17692 What does this lead up to?— It leads up to this that there are people who have mentioned my name that I had been connected with those fellows, but I had not been in any way. I did my best to stop this.
17693 Then you gave information to enable those people to get their horses again?— Yes; those men came to me themselves personally.
17694 Is there anything further in connection with the outbreak?— Then this affair of Fitzpatrick occurred, and I met Kelly on or about the road. I could not be positive whether it was a few days before or after; and I asked him if he had anything to do with the stolen horses, and he denied it; and I said I believed he had. He said, “No.” And I said the best thing he could do was to give himself up to the police, and he said, “No; if any man interferes with me I will shoot him.” I advised him to give himself up, and said, “If any one is advising you otherwise, it is for your bad and not for your good.”
17695 Were those horses recovered?— Whitty's and Jeffery's mare, and the second or third lot that was taken, I believe their throats were cut, and they were pitched into waterholes.
17696 You have no proof of that?— No, only my own belief.

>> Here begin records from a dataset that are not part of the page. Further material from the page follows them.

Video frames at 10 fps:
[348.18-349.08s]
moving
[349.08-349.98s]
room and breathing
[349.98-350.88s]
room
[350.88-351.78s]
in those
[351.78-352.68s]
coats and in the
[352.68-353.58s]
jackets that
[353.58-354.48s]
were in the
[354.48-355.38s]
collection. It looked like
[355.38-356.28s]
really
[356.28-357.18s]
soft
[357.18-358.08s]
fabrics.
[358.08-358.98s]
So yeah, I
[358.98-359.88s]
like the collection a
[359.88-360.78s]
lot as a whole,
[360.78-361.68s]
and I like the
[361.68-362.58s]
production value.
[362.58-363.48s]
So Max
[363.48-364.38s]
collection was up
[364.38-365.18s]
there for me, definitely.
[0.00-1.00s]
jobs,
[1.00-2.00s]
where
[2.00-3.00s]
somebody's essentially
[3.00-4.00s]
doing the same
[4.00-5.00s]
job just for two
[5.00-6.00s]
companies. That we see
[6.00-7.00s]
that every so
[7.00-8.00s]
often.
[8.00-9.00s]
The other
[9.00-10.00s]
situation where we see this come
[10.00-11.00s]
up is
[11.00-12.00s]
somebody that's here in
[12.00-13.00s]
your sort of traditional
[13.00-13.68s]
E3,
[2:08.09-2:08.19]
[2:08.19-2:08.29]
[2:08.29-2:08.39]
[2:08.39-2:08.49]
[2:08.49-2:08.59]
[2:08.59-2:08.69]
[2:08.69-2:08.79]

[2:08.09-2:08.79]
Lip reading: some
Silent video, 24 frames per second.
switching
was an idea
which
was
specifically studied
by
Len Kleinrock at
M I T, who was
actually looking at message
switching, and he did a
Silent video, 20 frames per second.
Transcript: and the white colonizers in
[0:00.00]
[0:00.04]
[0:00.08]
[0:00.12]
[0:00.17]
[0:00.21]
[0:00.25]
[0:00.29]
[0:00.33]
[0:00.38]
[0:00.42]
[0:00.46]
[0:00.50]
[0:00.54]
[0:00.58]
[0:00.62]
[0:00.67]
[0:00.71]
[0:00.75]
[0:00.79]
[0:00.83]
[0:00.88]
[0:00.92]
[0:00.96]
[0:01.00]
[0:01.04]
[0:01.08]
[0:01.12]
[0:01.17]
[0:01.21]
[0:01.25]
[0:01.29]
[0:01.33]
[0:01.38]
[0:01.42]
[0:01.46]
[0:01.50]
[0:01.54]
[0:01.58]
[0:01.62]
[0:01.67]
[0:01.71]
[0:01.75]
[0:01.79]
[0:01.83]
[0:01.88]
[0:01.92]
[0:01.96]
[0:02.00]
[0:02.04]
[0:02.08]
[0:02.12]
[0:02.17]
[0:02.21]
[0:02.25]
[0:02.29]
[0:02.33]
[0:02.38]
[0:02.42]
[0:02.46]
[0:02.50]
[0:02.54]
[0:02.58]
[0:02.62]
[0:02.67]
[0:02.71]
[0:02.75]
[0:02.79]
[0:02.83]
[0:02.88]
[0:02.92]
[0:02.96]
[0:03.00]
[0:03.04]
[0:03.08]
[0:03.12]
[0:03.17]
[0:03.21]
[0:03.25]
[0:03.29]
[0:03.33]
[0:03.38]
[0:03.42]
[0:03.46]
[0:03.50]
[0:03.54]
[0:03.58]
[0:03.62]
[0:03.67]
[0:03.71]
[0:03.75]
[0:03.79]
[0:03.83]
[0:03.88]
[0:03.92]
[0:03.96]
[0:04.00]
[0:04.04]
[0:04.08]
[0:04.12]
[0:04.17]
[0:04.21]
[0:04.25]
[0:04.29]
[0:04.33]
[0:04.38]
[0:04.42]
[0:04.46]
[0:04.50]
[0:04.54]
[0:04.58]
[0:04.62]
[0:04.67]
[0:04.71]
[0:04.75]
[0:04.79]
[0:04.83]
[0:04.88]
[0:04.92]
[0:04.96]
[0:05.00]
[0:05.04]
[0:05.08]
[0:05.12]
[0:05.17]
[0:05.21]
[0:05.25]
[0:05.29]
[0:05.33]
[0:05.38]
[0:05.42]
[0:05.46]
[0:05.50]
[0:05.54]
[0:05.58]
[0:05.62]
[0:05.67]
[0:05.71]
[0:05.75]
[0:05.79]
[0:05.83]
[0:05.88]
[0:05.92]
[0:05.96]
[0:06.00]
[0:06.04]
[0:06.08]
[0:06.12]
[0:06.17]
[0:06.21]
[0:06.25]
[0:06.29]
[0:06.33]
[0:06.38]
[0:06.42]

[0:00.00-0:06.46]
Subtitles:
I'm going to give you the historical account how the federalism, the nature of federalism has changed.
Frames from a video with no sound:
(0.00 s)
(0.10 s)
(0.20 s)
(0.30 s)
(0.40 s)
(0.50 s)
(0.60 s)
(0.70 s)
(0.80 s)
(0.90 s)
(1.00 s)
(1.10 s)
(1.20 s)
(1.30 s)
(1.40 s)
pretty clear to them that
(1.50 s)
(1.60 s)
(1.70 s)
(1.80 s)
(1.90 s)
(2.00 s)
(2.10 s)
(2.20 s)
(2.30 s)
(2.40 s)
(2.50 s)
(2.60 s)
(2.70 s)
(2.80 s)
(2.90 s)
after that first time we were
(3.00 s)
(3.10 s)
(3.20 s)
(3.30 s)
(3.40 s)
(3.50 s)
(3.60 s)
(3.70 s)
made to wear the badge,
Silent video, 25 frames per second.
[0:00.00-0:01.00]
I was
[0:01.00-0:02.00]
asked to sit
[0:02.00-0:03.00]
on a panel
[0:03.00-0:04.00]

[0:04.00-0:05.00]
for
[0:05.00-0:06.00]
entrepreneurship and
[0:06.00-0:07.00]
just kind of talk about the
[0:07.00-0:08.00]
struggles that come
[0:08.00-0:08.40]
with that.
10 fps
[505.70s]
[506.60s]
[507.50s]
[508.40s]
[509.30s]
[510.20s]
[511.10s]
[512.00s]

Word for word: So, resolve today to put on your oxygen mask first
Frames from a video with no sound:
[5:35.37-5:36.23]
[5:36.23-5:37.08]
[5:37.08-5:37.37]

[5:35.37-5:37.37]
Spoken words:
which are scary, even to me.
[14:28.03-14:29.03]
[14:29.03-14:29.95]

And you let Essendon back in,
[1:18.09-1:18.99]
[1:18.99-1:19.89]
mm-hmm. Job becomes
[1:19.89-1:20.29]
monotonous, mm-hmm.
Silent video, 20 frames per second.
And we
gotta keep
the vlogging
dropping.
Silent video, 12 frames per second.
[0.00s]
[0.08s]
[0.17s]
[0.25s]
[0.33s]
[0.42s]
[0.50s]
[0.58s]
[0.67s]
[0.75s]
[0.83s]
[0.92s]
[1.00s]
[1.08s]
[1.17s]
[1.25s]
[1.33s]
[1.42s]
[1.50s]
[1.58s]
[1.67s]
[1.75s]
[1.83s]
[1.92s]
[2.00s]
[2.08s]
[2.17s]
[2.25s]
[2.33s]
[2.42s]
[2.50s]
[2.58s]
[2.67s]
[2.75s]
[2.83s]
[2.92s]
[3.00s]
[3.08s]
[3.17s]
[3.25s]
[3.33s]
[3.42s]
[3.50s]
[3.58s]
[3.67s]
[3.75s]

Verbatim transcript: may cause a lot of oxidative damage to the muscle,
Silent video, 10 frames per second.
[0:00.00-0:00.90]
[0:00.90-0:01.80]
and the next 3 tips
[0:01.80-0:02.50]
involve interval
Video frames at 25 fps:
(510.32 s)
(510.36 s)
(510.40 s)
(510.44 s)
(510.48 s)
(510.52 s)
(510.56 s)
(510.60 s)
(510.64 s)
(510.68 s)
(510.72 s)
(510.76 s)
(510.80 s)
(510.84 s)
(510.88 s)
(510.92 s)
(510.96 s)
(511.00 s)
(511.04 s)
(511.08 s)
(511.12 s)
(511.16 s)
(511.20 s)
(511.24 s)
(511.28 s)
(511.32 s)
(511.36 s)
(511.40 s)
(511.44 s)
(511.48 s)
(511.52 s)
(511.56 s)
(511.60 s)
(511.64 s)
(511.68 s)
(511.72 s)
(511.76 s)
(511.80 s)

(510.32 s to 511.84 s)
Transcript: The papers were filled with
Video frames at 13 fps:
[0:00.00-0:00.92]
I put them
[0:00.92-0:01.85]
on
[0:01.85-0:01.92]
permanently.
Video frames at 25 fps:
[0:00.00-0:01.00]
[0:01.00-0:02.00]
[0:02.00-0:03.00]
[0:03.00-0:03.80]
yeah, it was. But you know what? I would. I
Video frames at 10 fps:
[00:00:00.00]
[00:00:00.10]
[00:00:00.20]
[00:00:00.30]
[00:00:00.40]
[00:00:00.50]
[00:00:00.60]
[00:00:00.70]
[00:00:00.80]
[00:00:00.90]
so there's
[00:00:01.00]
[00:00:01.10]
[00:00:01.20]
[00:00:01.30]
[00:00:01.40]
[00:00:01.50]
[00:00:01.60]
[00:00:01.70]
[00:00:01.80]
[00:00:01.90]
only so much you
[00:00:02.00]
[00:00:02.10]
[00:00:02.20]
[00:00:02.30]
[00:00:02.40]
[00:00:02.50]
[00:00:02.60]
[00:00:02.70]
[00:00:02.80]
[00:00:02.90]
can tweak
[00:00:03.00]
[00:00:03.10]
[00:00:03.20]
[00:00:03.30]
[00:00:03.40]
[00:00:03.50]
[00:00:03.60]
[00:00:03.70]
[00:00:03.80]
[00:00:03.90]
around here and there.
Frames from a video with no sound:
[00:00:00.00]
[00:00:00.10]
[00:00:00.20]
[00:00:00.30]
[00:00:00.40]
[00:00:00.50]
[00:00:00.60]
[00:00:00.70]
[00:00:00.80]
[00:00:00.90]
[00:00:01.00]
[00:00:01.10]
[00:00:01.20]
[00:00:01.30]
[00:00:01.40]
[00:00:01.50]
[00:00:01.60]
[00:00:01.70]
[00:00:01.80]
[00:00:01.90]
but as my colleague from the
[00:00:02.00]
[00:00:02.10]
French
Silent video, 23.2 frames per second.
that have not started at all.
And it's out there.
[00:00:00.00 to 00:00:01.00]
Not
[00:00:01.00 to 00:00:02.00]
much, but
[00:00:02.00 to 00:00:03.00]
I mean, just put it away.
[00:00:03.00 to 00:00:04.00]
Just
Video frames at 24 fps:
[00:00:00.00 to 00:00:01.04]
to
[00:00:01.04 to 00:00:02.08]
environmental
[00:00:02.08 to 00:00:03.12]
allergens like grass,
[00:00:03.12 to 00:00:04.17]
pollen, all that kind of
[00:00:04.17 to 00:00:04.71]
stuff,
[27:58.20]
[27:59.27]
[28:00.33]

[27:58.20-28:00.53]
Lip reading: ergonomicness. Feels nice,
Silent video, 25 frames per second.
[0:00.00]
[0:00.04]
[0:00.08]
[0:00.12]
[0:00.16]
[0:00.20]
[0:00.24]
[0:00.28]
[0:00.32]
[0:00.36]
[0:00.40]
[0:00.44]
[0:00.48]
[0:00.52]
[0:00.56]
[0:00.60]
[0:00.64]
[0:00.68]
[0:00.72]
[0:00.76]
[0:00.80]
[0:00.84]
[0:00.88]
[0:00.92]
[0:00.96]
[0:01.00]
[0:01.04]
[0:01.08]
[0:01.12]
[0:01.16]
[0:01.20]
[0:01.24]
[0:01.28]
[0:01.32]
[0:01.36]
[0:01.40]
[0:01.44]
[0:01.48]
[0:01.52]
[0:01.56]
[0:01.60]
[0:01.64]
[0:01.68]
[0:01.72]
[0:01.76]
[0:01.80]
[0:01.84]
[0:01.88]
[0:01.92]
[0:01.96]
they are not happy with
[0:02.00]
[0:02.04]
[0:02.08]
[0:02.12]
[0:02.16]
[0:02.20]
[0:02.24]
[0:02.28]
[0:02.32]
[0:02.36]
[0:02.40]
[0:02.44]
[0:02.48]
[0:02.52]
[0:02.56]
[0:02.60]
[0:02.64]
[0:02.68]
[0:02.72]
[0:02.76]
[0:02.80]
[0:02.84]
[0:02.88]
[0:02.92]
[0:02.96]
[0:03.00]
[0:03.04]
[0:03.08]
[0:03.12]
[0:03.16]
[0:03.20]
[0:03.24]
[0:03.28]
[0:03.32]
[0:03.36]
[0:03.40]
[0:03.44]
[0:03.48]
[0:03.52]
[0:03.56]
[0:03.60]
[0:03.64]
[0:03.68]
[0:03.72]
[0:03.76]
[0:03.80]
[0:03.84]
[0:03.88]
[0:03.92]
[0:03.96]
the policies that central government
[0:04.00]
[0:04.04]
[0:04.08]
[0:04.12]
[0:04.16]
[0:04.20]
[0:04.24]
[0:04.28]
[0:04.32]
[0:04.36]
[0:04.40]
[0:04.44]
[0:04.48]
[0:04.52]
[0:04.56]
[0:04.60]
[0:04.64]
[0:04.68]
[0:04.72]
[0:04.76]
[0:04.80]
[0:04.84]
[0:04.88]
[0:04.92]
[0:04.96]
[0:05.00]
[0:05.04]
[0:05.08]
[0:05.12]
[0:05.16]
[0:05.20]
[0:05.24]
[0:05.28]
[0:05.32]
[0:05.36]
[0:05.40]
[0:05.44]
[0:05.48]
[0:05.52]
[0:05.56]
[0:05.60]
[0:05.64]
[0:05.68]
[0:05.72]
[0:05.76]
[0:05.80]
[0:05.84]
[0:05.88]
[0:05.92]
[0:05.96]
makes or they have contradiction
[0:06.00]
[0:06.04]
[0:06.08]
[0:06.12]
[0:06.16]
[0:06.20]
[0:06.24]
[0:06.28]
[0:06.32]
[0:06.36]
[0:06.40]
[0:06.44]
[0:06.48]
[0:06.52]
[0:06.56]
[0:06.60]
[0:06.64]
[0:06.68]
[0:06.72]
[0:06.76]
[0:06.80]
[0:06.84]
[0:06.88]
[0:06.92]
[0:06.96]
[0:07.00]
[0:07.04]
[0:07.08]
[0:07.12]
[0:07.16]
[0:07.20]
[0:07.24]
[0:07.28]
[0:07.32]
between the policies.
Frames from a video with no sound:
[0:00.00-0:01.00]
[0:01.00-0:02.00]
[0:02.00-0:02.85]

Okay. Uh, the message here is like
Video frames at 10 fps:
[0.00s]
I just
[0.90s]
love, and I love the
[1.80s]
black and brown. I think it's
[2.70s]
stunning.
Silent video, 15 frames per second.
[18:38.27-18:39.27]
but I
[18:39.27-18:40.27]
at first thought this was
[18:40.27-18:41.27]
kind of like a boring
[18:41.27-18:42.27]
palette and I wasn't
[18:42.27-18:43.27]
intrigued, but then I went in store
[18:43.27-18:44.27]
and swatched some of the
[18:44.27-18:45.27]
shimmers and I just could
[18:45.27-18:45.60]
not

17697 Is there anything further you want to say?— This Fitzpatrick affair. I believe myself, Fitzpatrick, from what I have heard and can make out, was shot by Ned Kelly. I met Ned Kelly after some time, in company with another man. There were three of them together—Ned, and Dan, and another. I did not know either Hart or Byrne. This was after the Fitzpatrick affair, before the murders.
17698 What were they doing then?— Crossing the road in front of me.
17699 Was it about that time you told them they ought to deliver themselves up?— No; that was after that.
17700 Did you know anything of their movements at the time the police were out after them, after they shot the constables?— I knew they were in the bush, and it would be a hard job to get them out.
17701 Did they appear any time where the people knew they were?— Unless they passed now and again. Oh, yes, I had seen them after.
17702 You saw them after the murders?— Yes.
17703 I suppose they passed to and fro very often?— Yes.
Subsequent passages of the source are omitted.